» **WHAT TO WORK ON**:
Please restate the records that follow exactly, skipping their images.

*** Opening DATASET RECORDS ***

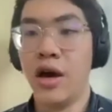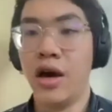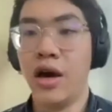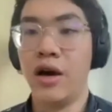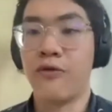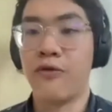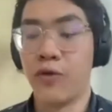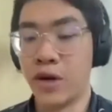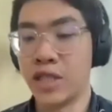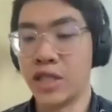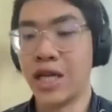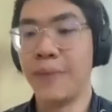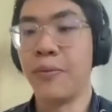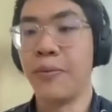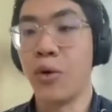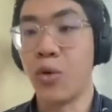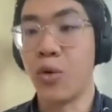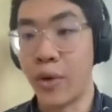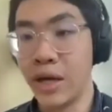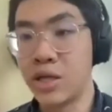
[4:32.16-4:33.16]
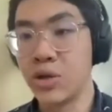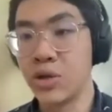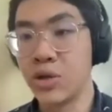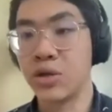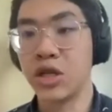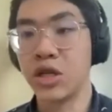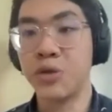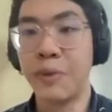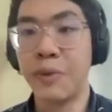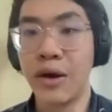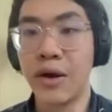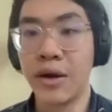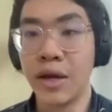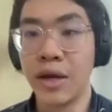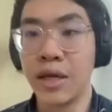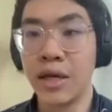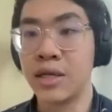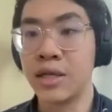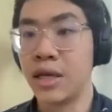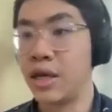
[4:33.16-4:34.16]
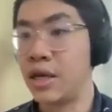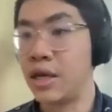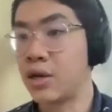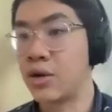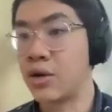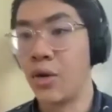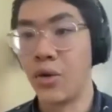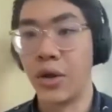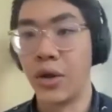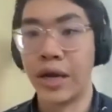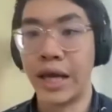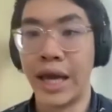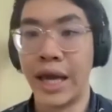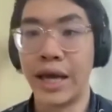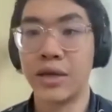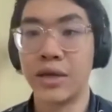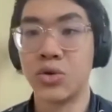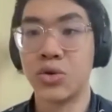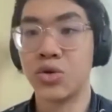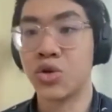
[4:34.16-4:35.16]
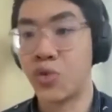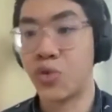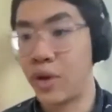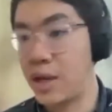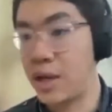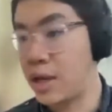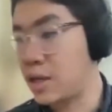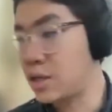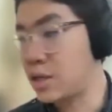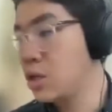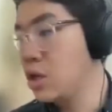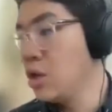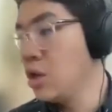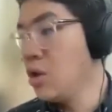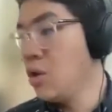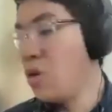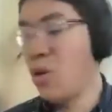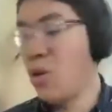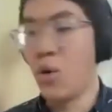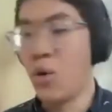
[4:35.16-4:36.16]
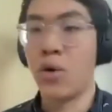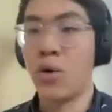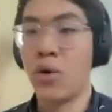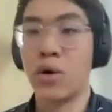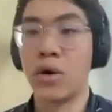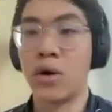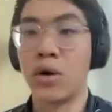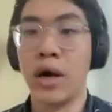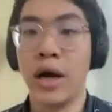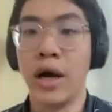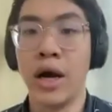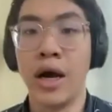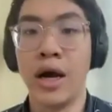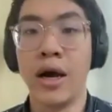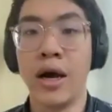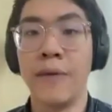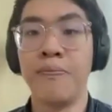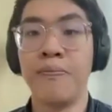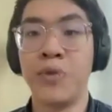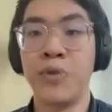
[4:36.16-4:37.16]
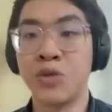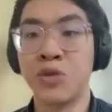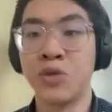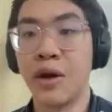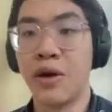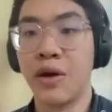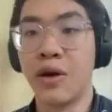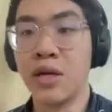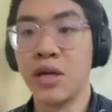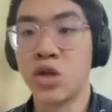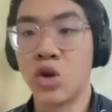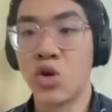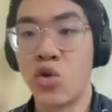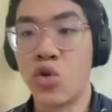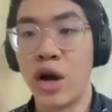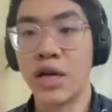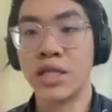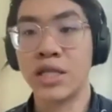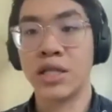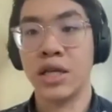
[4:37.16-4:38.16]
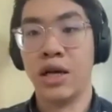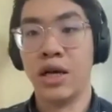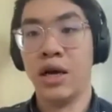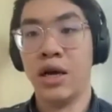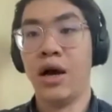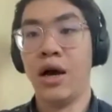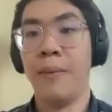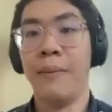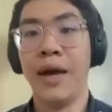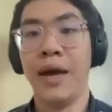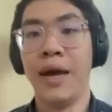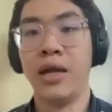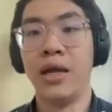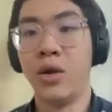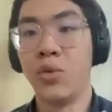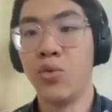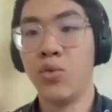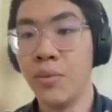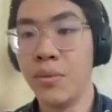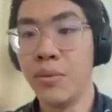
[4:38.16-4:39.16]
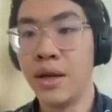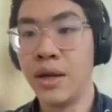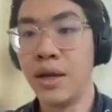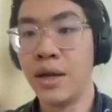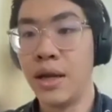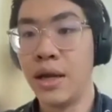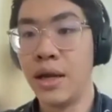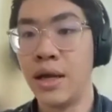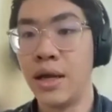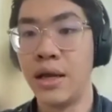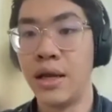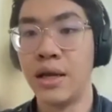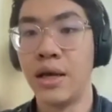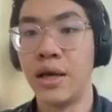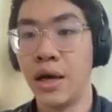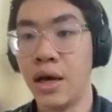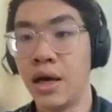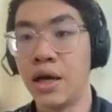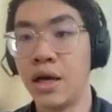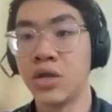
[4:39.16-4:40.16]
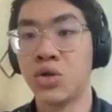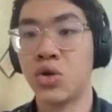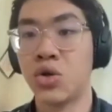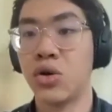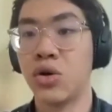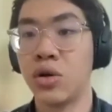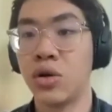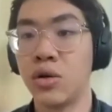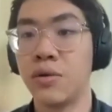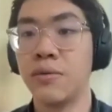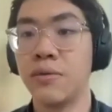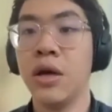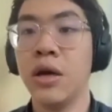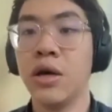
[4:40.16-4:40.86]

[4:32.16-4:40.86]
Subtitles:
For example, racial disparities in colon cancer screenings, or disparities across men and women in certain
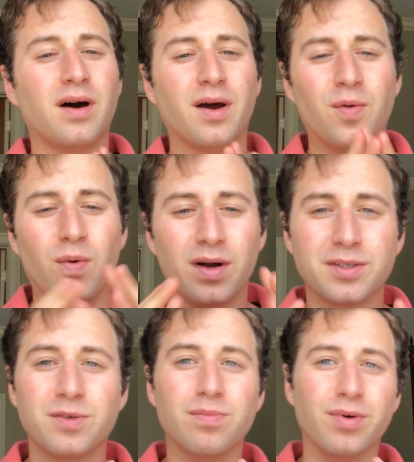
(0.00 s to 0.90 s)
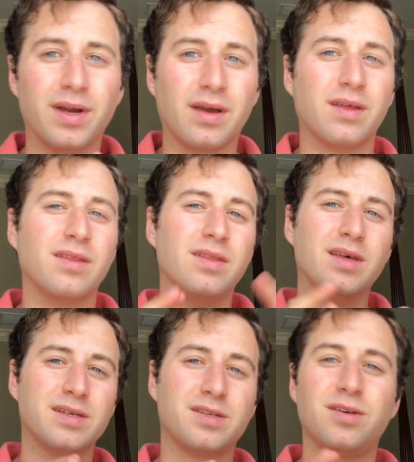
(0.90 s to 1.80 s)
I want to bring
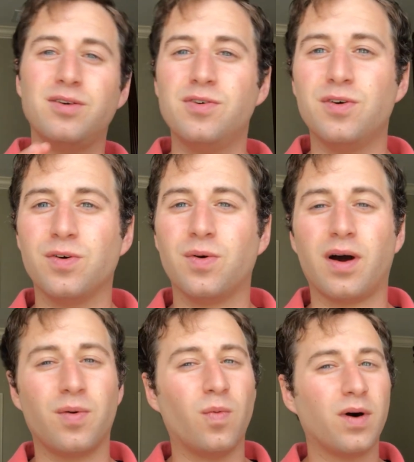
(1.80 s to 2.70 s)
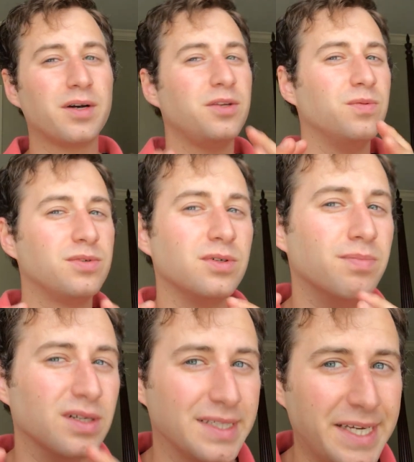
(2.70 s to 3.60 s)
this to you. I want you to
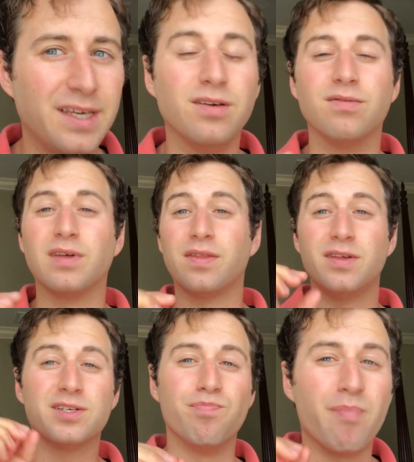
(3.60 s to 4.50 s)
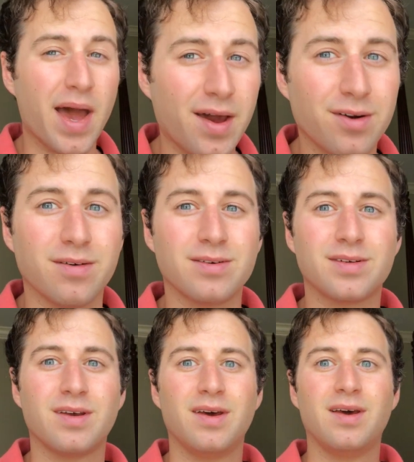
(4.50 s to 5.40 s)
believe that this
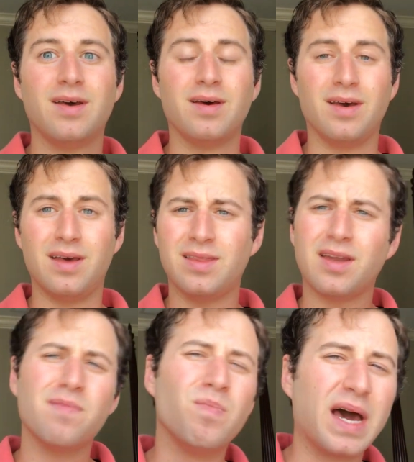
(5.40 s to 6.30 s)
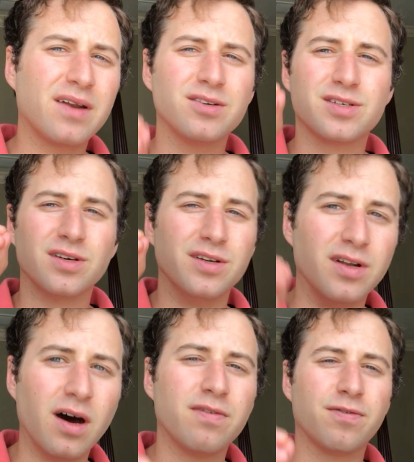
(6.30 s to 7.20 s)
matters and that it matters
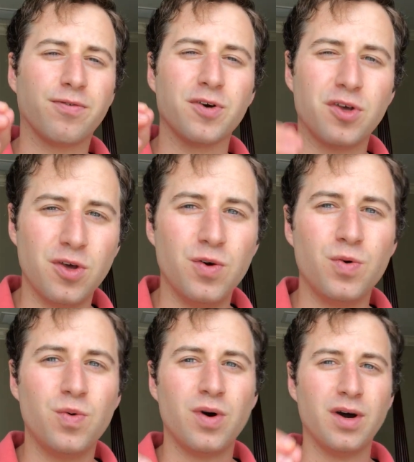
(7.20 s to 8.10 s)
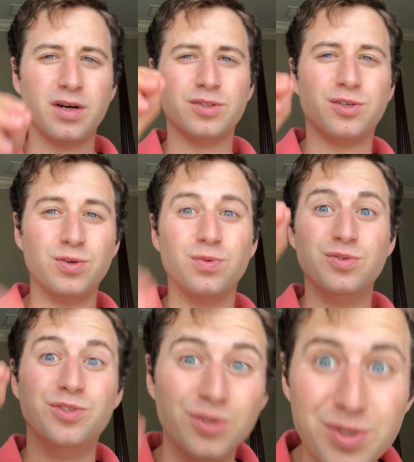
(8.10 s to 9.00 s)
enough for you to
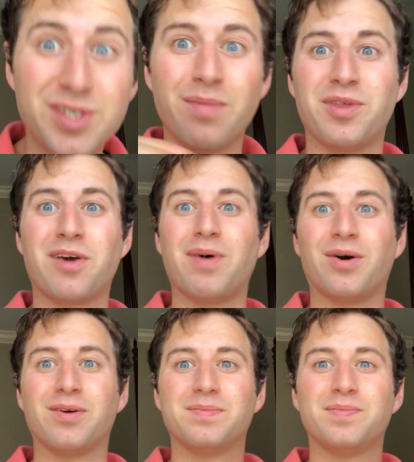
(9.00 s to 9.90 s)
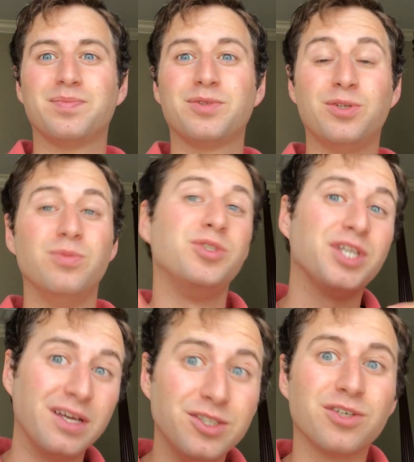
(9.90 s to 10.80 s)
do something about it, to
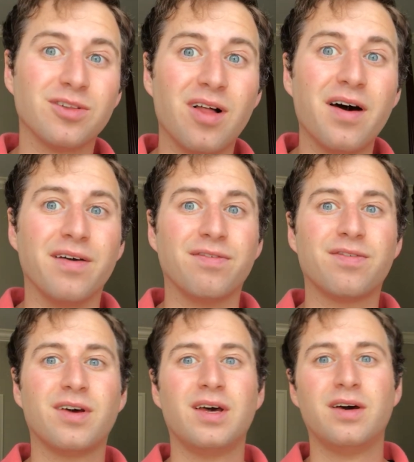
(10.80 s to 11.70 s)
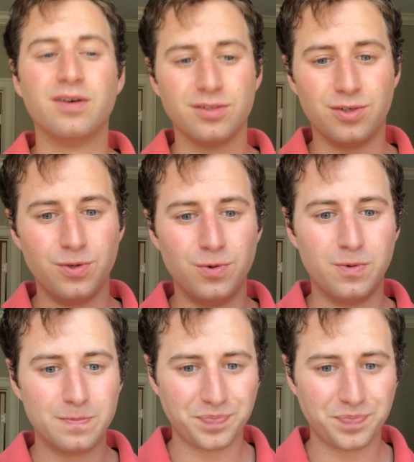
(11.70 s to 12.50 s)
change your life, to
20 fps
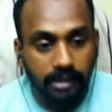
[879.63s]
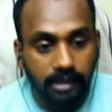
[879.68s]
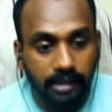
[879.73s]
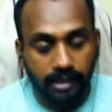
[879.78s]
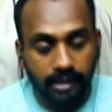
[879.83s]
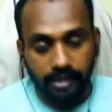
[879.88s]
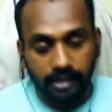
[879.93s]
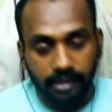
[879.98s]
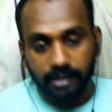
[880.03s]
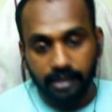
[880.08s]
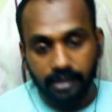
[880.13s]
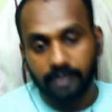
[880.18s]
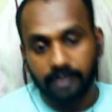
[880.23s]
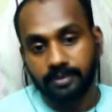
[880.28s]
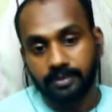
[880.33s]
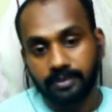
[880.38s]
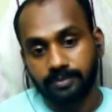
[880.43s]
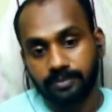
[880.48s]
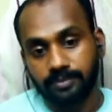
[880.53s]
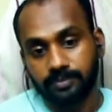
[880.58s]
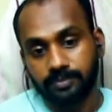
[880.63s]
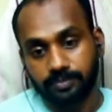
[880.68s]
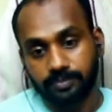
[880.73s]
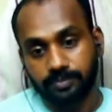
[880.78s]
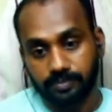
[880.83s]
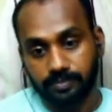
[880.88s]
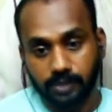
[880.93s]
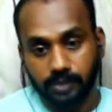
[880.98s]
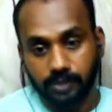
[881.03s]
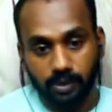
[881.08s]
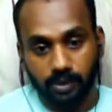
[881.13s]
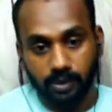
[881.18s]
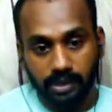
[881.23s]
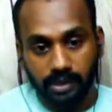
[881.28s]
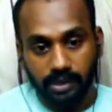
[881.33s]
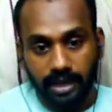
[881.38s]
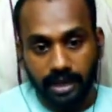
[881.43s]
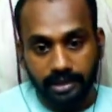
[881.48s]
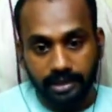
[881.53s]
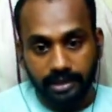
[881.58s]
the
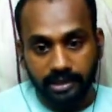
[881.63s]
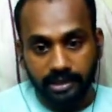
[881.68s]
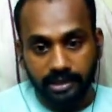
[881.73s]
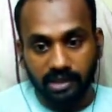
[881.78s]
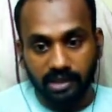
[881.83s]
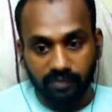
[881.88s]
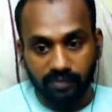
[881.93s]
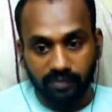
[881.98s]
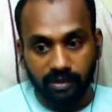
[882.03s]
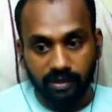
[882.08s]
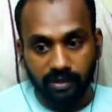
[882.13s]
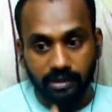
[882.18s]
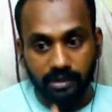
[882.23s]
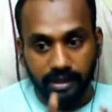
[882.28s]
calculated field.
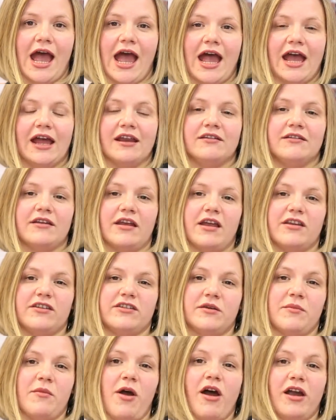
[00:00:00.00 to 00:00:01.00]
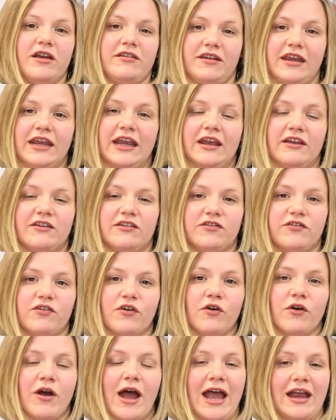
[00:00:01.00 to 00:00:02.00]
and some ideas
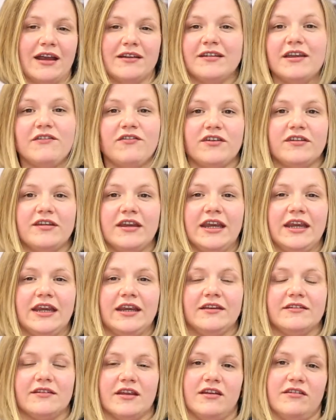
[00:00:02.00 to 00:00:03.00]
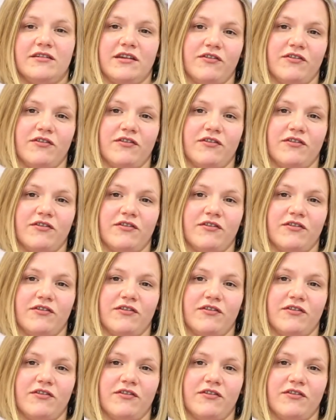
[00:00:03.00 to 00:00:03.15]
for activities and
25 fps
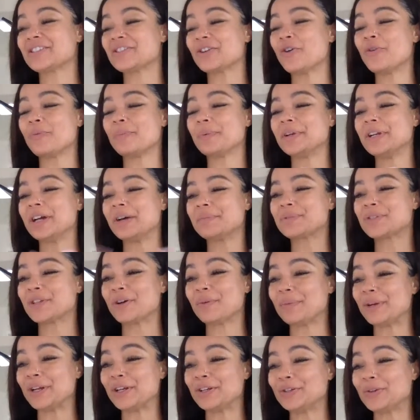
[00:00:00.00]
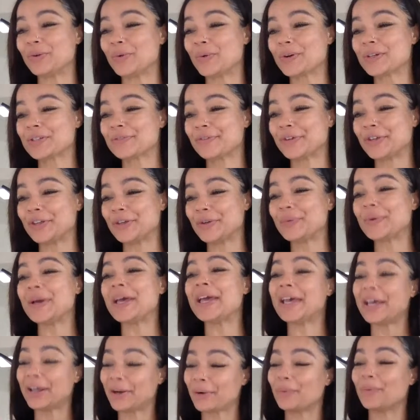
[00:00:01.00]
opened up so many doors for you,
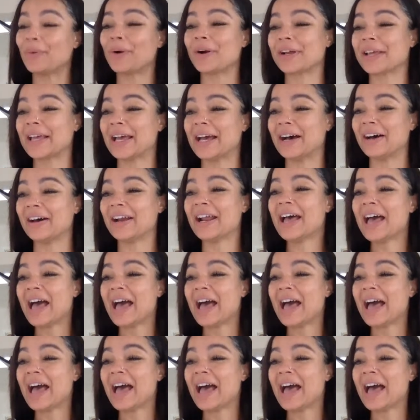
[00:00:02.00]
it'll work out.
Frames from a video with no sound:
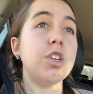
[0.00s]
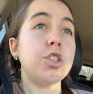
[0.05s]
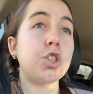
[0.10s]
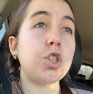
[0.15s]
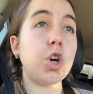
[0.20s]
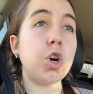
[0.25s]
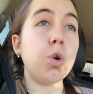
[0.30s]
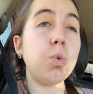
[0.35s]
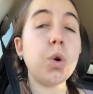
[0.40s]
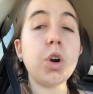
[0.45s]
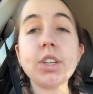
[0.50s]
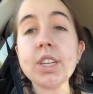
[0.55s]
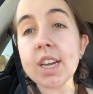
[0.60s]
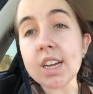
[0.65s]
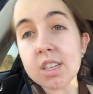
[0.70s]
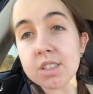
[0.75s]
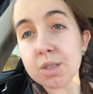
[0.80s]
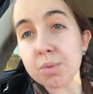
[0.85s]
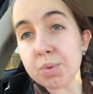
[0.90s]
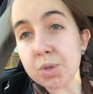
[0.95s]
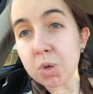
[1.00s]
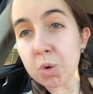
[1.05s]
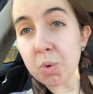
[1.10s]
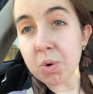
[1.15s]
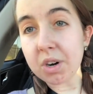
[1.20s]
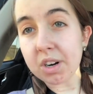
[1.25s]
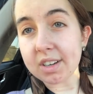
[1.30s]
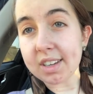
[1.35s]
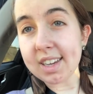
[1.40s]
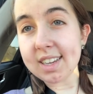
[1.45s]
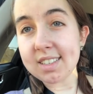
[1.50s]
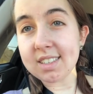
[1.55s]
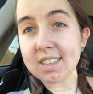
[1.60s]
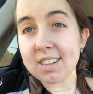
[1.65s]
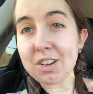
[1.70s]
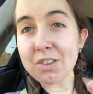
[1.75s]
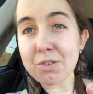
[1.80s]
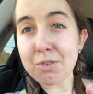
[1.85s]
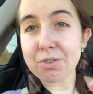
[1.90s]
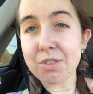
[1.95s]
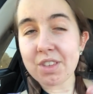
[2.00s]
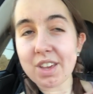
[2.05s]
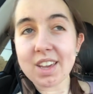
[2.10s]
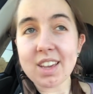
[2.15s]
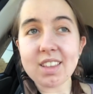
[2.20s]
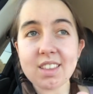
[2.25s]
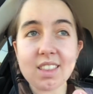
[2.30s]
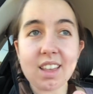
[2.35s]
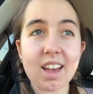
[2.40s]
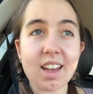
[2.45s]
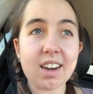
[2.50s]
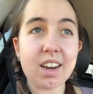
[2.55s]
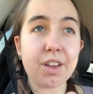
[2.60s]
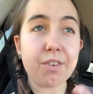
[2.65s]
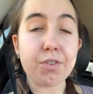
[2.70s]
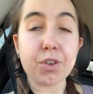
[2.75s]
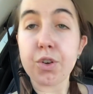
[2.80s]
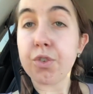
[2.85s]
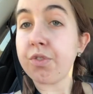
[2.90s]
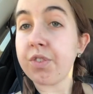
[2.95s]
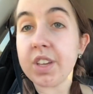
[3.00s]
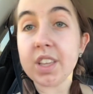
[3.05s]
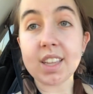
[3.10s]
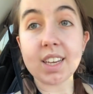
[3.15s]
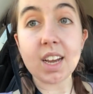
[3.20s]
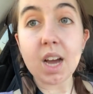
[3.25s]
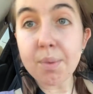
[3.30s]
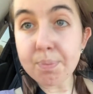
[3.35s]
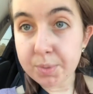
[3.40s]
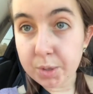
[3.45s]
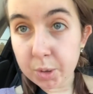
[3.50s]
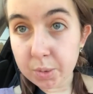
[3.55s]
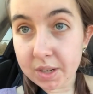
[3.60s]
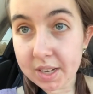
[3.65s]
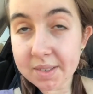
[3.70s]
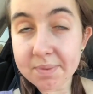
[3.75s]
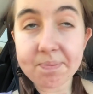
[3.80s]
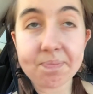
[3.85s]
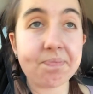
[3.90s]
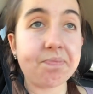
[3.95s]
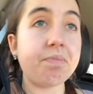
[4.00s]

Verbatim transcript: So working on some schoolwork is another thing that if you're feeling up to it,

*** Closing DATASET RECORDS ***

» **EXERCISE ANSWER**:
[4:32.16-4:33.16]
[4:33.16-4:34.16]
[4:34.16-4:35.16]
[4:35.16-4:36.16]
[4:36.16-4:37.16]
[4:37.16-4:38.16]
[4:38.16-4:39.16]
[4:39.16-4:40.16]
[4:40.16-4:40.86]

[4:32.16-4:40.86]
Subtitles:
For example, racial disparities in colon cancer screenings, or disparities across men and women in certain
(0.00 s to 0.90 s)
(0.90 s to 1.80 s)
I want to bring
(1.80 s to 2.70 s)
(2.70 s to 3.60 s)
this to you. I want you to
(3.60 s to 4.50 s)
(4.50 s to 5.40 s)
believe that this
(5.40 s to 6.30 s)
(6.30 s to 7.20 s)
matters and that it matters
(7.20 s to 8.10 s)
(8.10 s to 9.00 s)
enough for you to
(9.00 s to 9.90 s)
(9.90 s to 10.80 s)
do something about it, to
(10.80 s to 11.70 s)
(11.70 s to 12.50 s)
change your life, to
20 fps
[879.63s]
[879.68s]
[879.73s]
[879.78s]
[879.83s]
[879.88s]
[879.93s]
[879.98s]
[880.03s]
[880.08s]
[880.13s]
[880.18s]
[880.23s]
[880.28s]
[880.33s]
[880.38s]
[880.43s]
[880.48s]
[880.53s]
[880.58s]
[880.63s]
[880.68s]
[880.73s]
[880.78s]
[880.83s]
[880.88s]
[880.93s]
[880.98s]
[881.03s]
[881.08s]
[881.13s]
[881.18s]
[881.23s]
[881.28s]
[881.33s]
[881.38s]
[881.43s]
[881.48s]
[881.53s]
[881.58s]
the
[881.63s]
[881.68s]
[881.73s]
[881.78s]
[881.83s]
[881.88s]
[881.93s]
[881.98s]
[882.03s]
[882.08s]
[882.13s]
[882.18s]
[882.23s]
[882.28s]
calculated field.
[00:00:00.00 to 00:00:01.00]
[00:00:01.00 to 00:00:02.00]
and some ideas
[00:00:02.00 to 00:00:03.00]
[00:00:03.00 to 00:00:03.15]
for activities and
25 fps
[00:00:00.00]
[00:00:01.00]
opened up so many doors for you,
[00:00:02.00]
it'll work out.
Frames from a video with no sound:
[0.00s]
[0.05s]
[0.10s]
[0.15s]
[0.20s]
[0.25s]
[0.30s]
[0.35s]
[0.40s]
[0.45s]
[0.50s]
[0.55s]
[0.60s]
[0.65s]
[0.70s]
[0.75s]
[0.80s]
[0.85s]
[0.90s]
[0.95s]
[1.00s]
[1.05s]
[1.10s]
[1.15s]
[1.20s]
[1.25s]
[1.30s]
[1.35s]
[1.40s]
[1.45s]
[1.50s]
[1.55s]
[1.60s]
[1.65s]
[1.70s]
[1.75s]
[1.80s]
[1.85s]
[1.90s]
[1.95s]
[2.00s]
[2.05s]
[2.10s]
[2.15s]
[2.20s]
[2.25s]
[2.30s]
[2.35s]
[2.40s]
[2.45s]
[2.50s]
[2.55s]
[2.60s]
[2.65s]
[2.70s]
[2.75s]
[2.80s]
[2.85s]
[2.90s]
[2.95s]
[3.00s]
[3.05s]
[3.10s]
[3.15s]
[3.20s]
[3.25s]
[3.30s]
[3.35s]
[3.40s]
[3.45s]
[3.50s]
[3.55s]
[3.60s]
[3.65s]
[3.70s]
[3.75s]
[3.80s]
[3.85s]
[3.90s]
[3.95s]
[4.00s]

Verbatim transcript: So working on some schoolwork is another thing that if you're feeling up to it,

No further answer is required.